Red-Team — Scenario-Based Stress Testing

Map capabilities (framework features) against facets (cross-cutting perspectives), then spawn agents that build real-world test scenarios for each combination.

Unlike the existing capabilities matrix (combinatorial flag testing), this is scenario-based — "can I actually build a RAG pipeline with caching and async?" or "does sync→async require zero code changes?"

Triggers

•/red-team — full matrix
•/red-team <capability> — narrow to one capability across all facets

Workflow

Phase 0 — Setup

bash

mkdir -p tests/red_team && touch tests/red_team/__init__.py

Phase 1 — Discovery (single Explore agent)

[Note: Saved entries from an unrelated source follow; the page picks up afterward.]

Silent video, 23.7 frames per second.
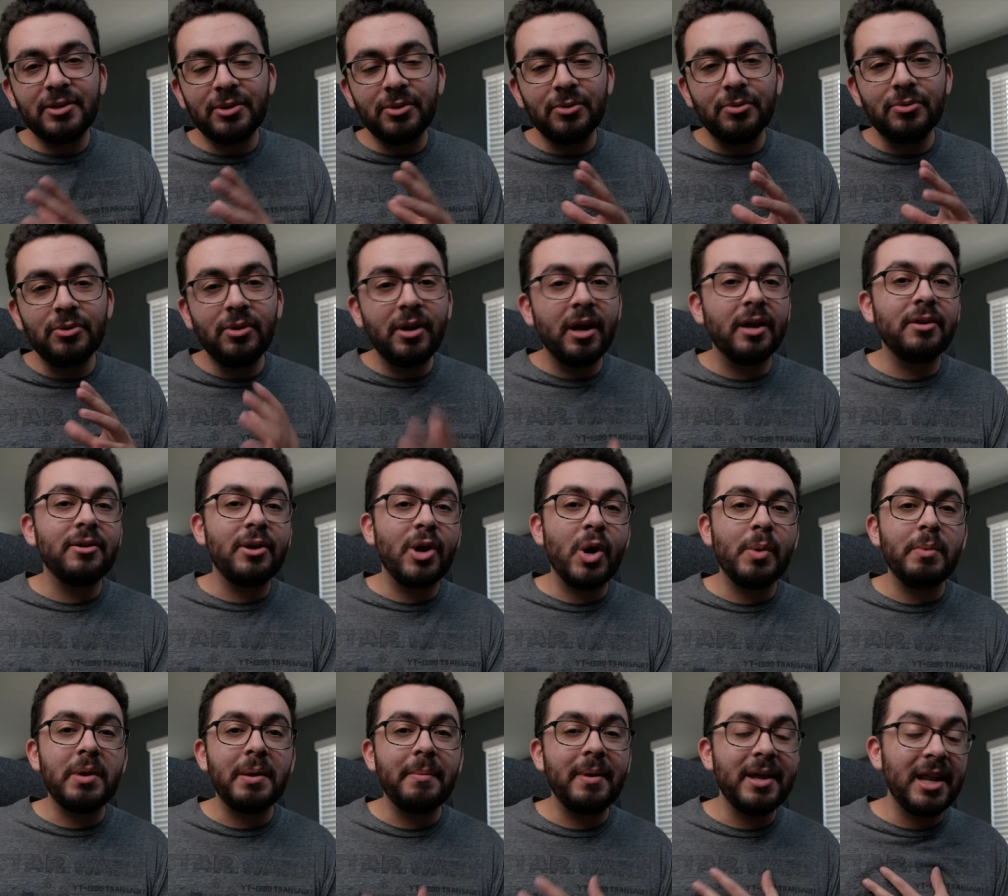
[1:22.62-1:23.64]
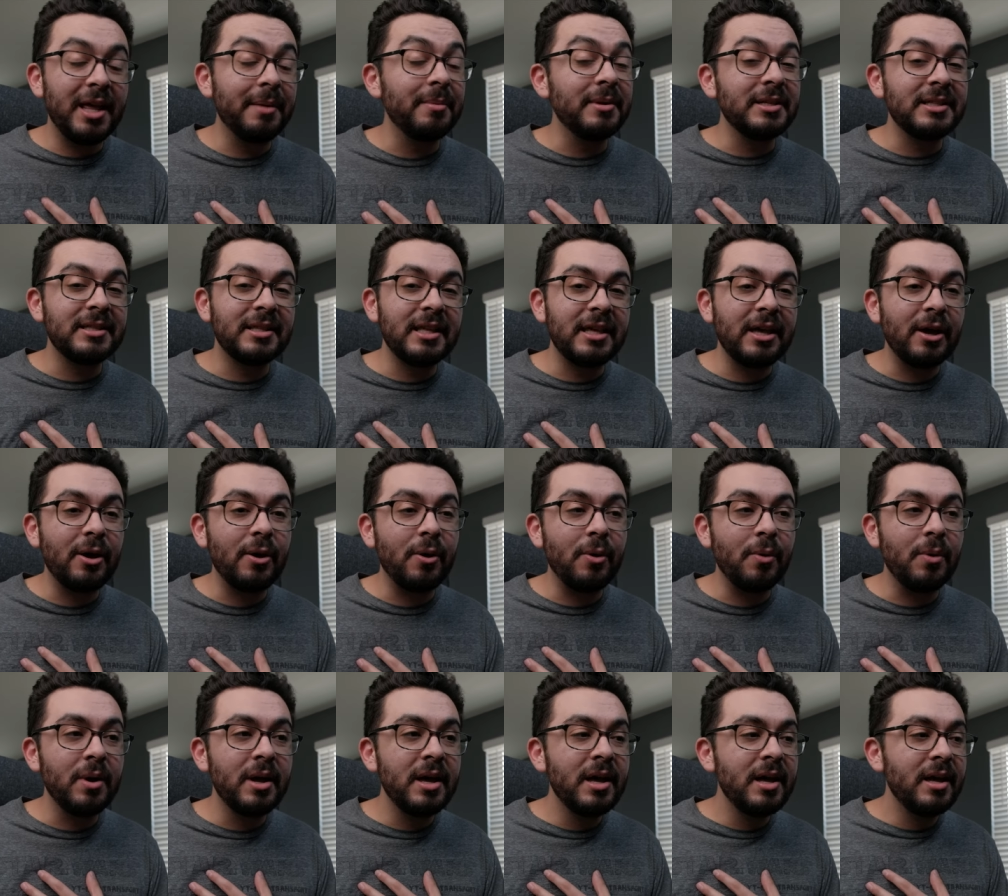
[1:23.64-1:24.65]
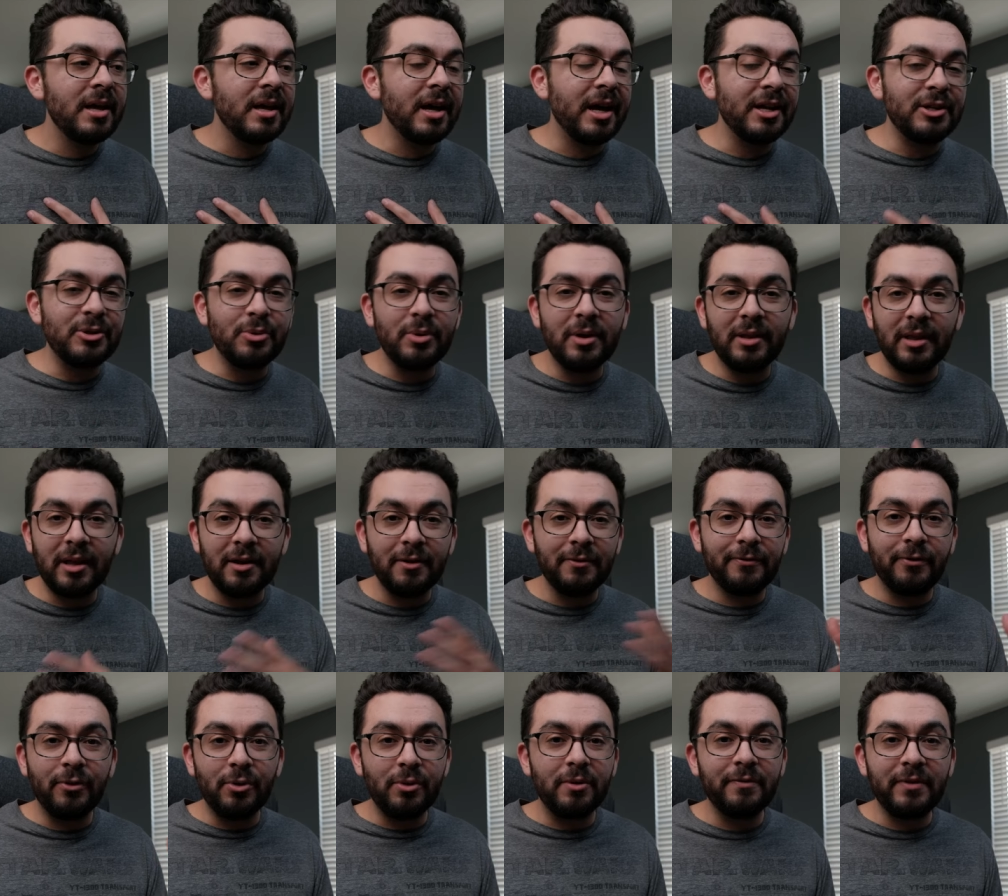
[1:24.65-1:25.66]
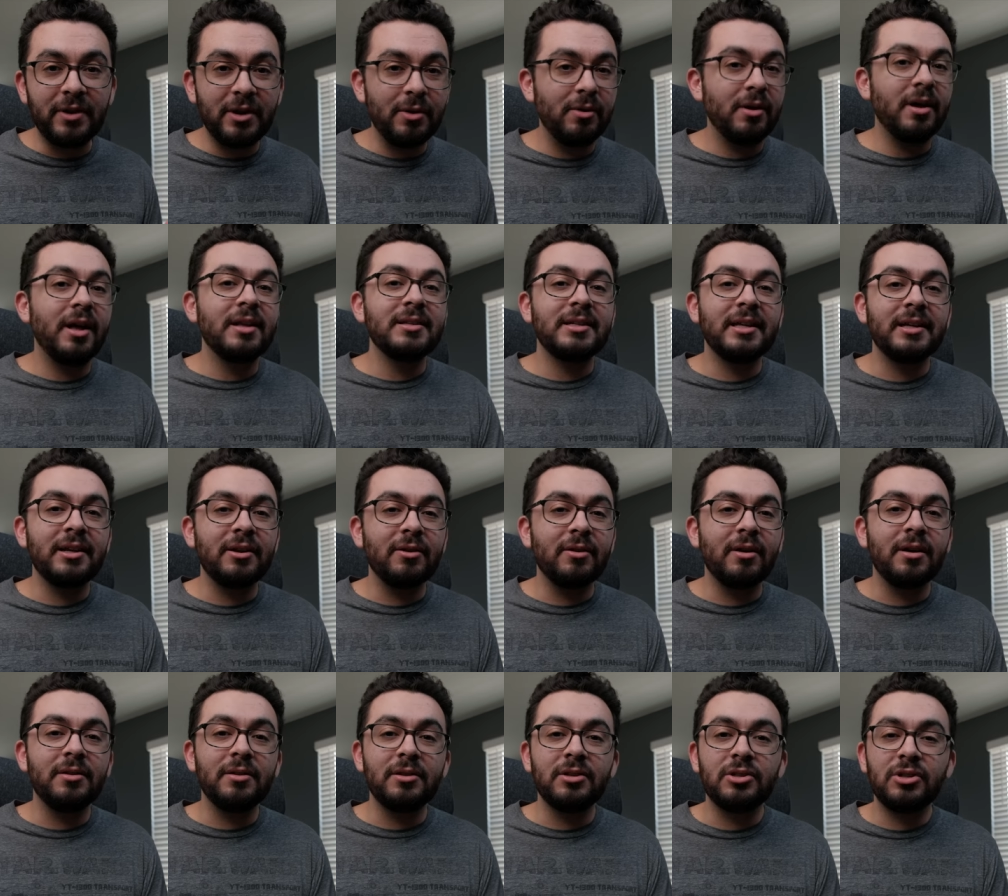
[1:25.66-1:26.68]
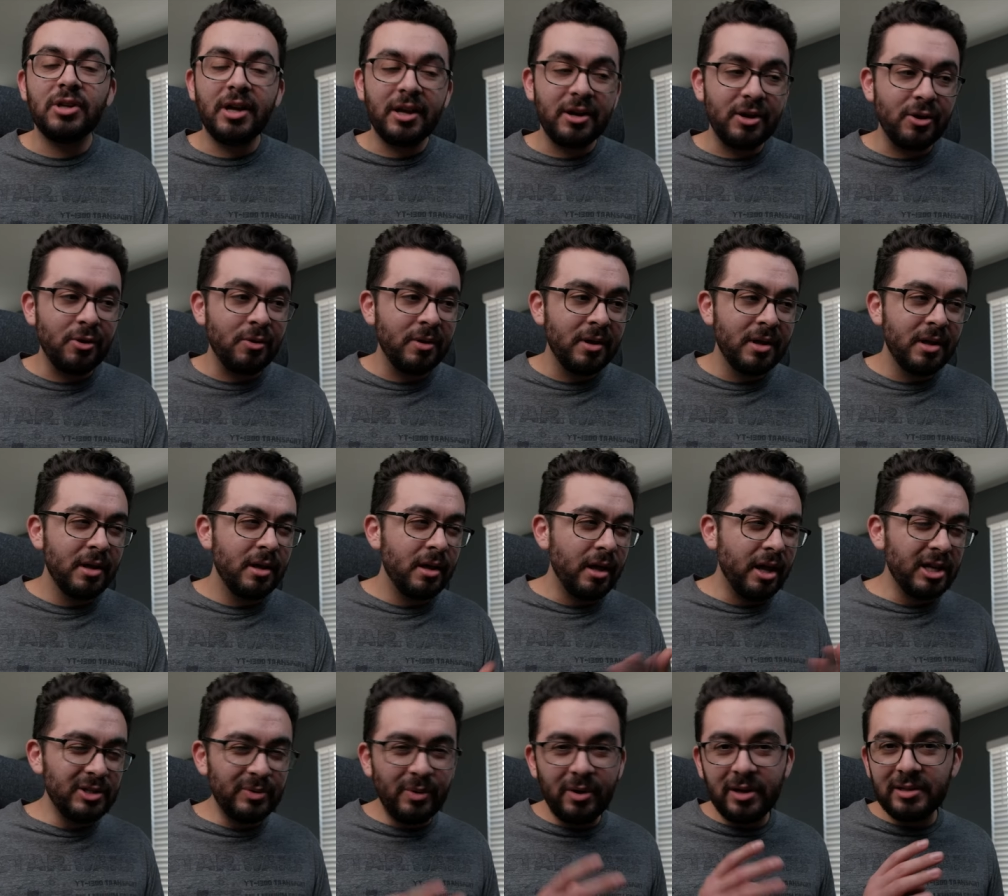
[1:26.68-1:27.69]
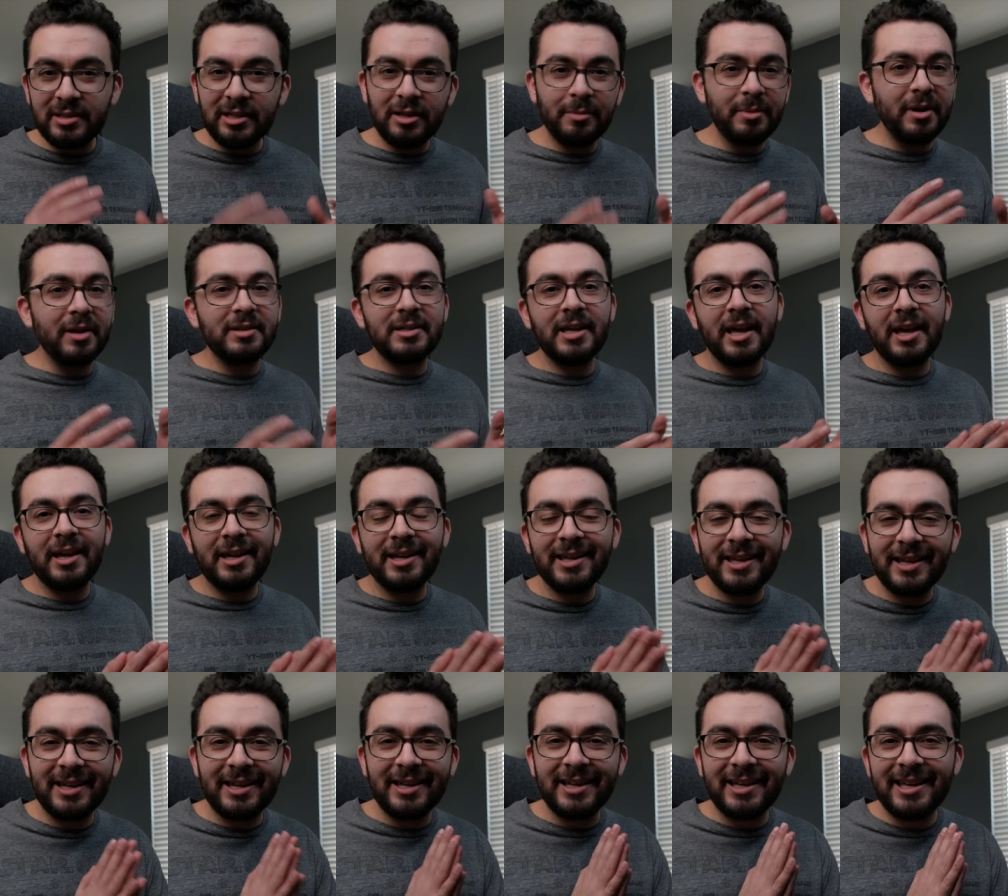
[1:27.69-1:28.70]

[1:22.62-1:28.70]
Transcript: who do not know me, my name is Theo. I do a lot of photo and video content here on this channel, as well as a little bit of tech uh,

Spawn one read-only Explore agent that:

•Reads source code (src/hypergraph/), existing tests, docs, and README
•Reads the capabilities matrix (tests/capabilities/matrix.py) to understand existing coverage
•Produces two lists:

Capabilities (framework features to probe):

•Examples: Runner (sync/async parity), Routing (route/ifelse/END), Cycles, Nesting (GraphNode), InterruptNode, Caching, emit/wait_for, Streaming, bind/select/rename, map_over, TypeValidation, Events

Facets (cross-cutting concerns/perspectives):

•Examples: zero-code-change (sync↔async without changes), error-propagation (exceptions across boundaries), empty-inputs (None, [], {}), real-world-pattern (RAG, ETL, multi-agent), composability (combine 3+ features), state-isolation (no leaks between runs), scale (many nodes, deep nesting), determinism (same input → same output)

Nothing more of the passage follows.